* Description of the task: Leaving the images out, output each entry below exactly.

### Information

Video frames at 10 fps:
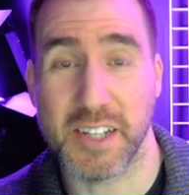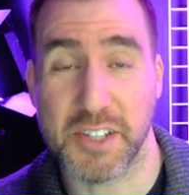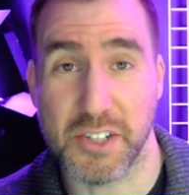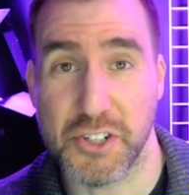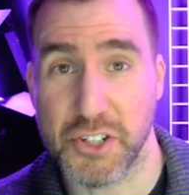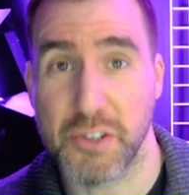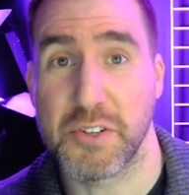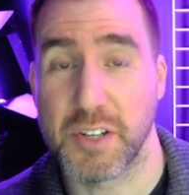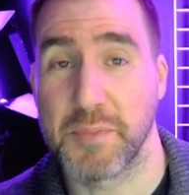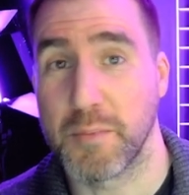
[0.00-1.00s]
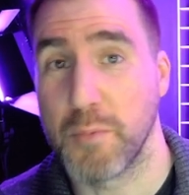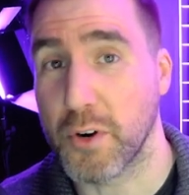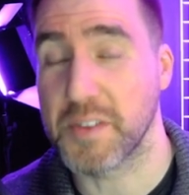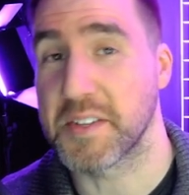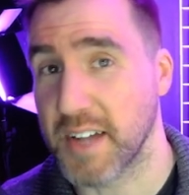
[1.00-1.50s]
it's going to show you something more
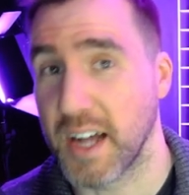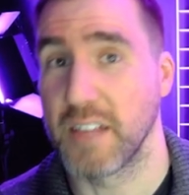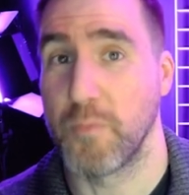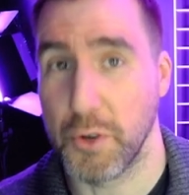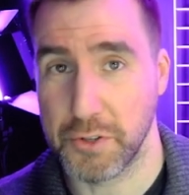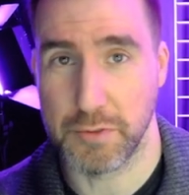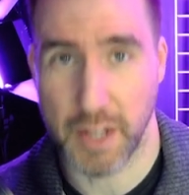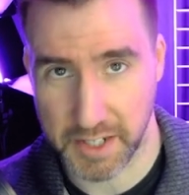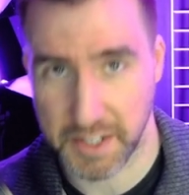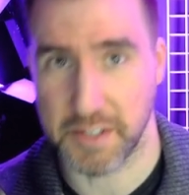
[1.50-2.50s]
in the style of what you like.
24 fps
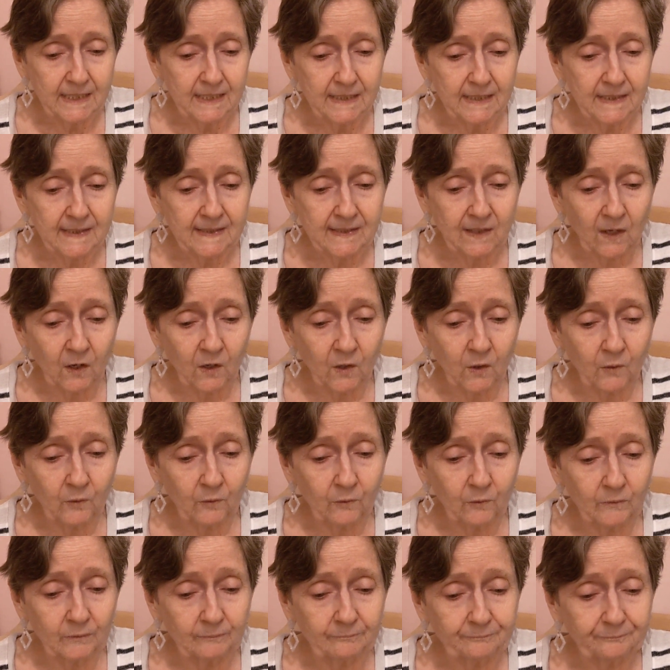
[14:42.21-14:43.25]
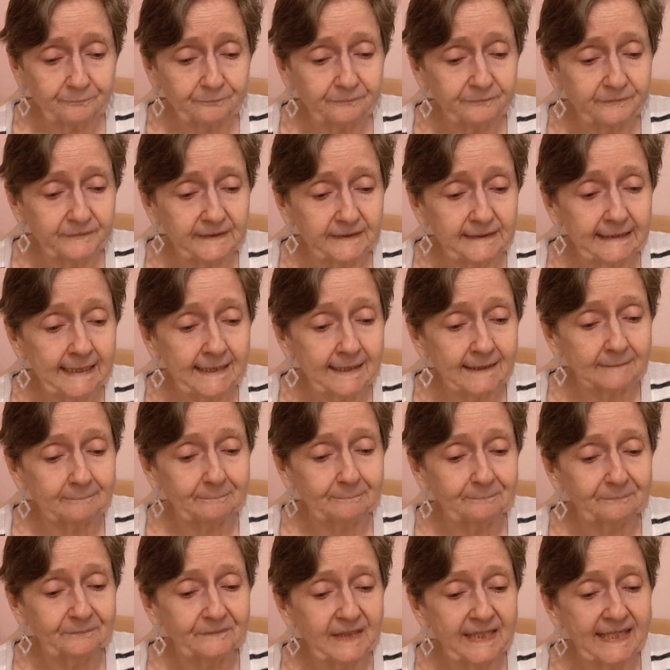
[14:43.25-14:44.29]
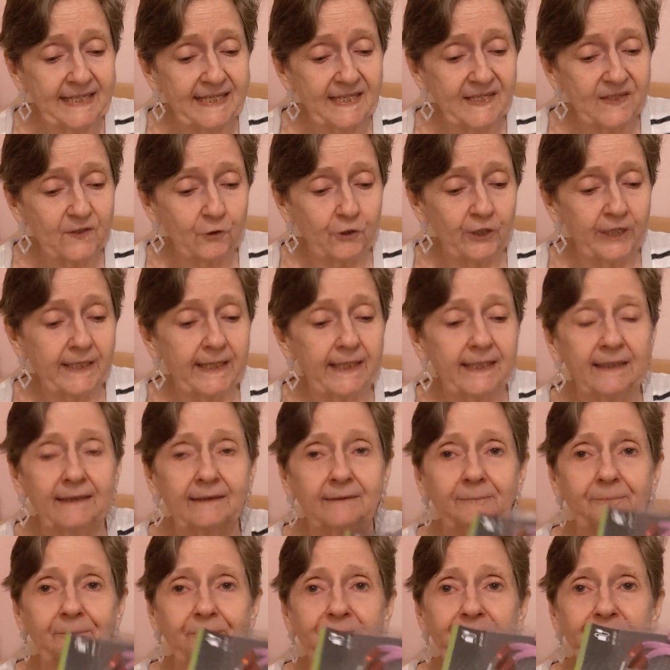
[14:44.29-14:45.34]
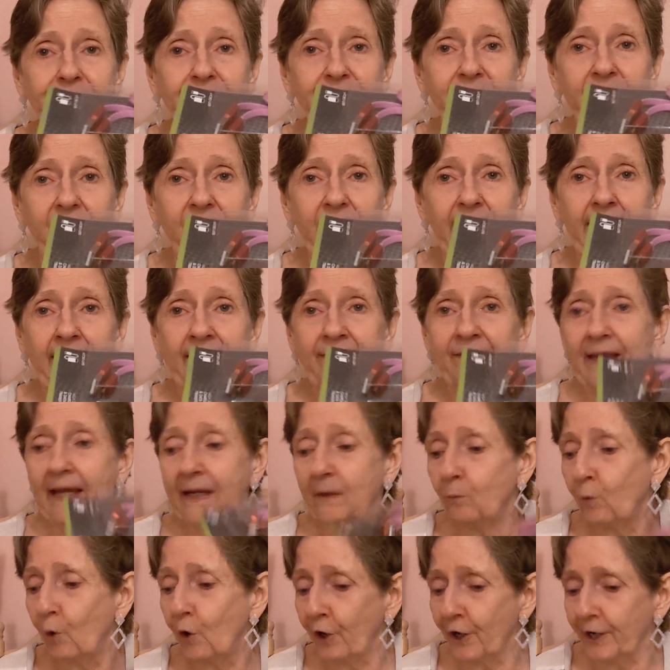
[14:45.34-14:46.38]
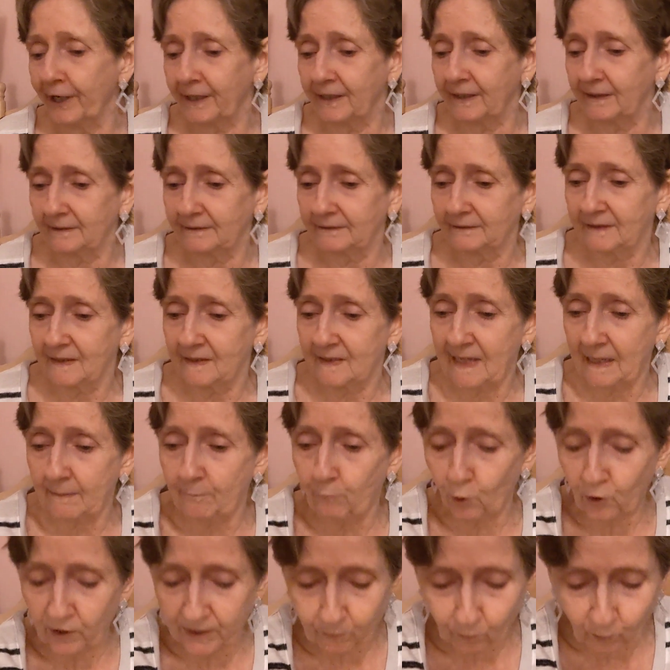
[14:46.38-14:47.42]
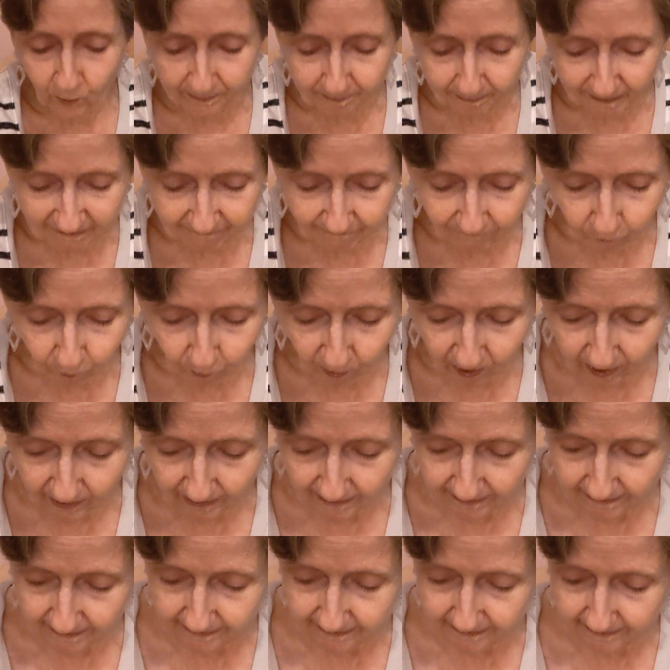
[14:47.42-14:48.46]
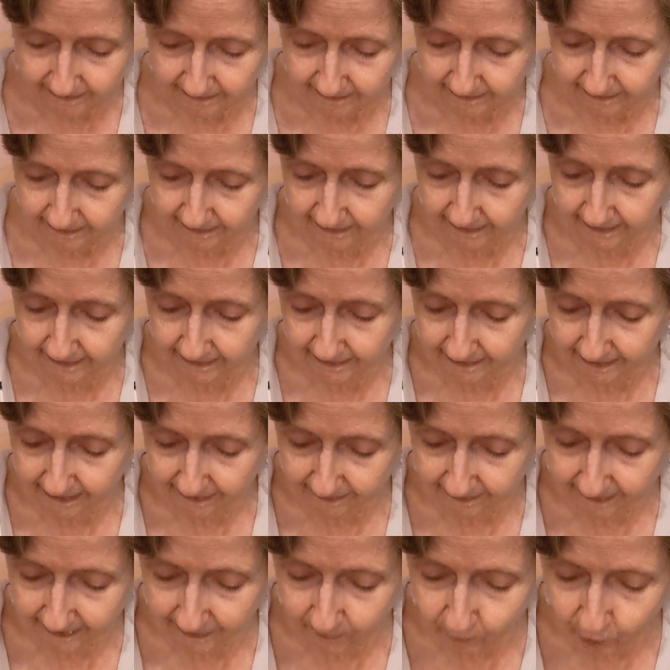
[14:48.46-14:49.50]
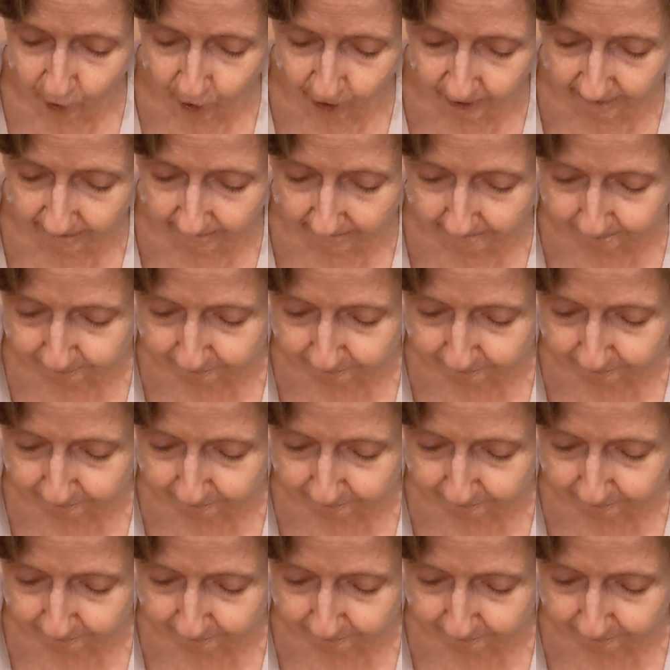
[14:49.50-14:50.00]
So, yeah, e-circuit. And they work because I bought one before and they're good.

######

* Solution for this task:
Video frames at 10 fps:
[0.00-1.00s]
[1.00-1.50s]
it's going to show you something more
[1.50-2.50s]
in the style of what you like.
24 fps
[14:42.21-14:43.25]
[14:43.25-14:44.29]
[14:44.29-14:45.34]
[14:45.34-14:46.38]
[14:46.38-14:47.42]
[14:47.42-14:48.46]
[14:48.46-14:49.50]
[14:49.50-14:50.00]
So, yeah, e-circuit. And they work because I bought one before and they're good.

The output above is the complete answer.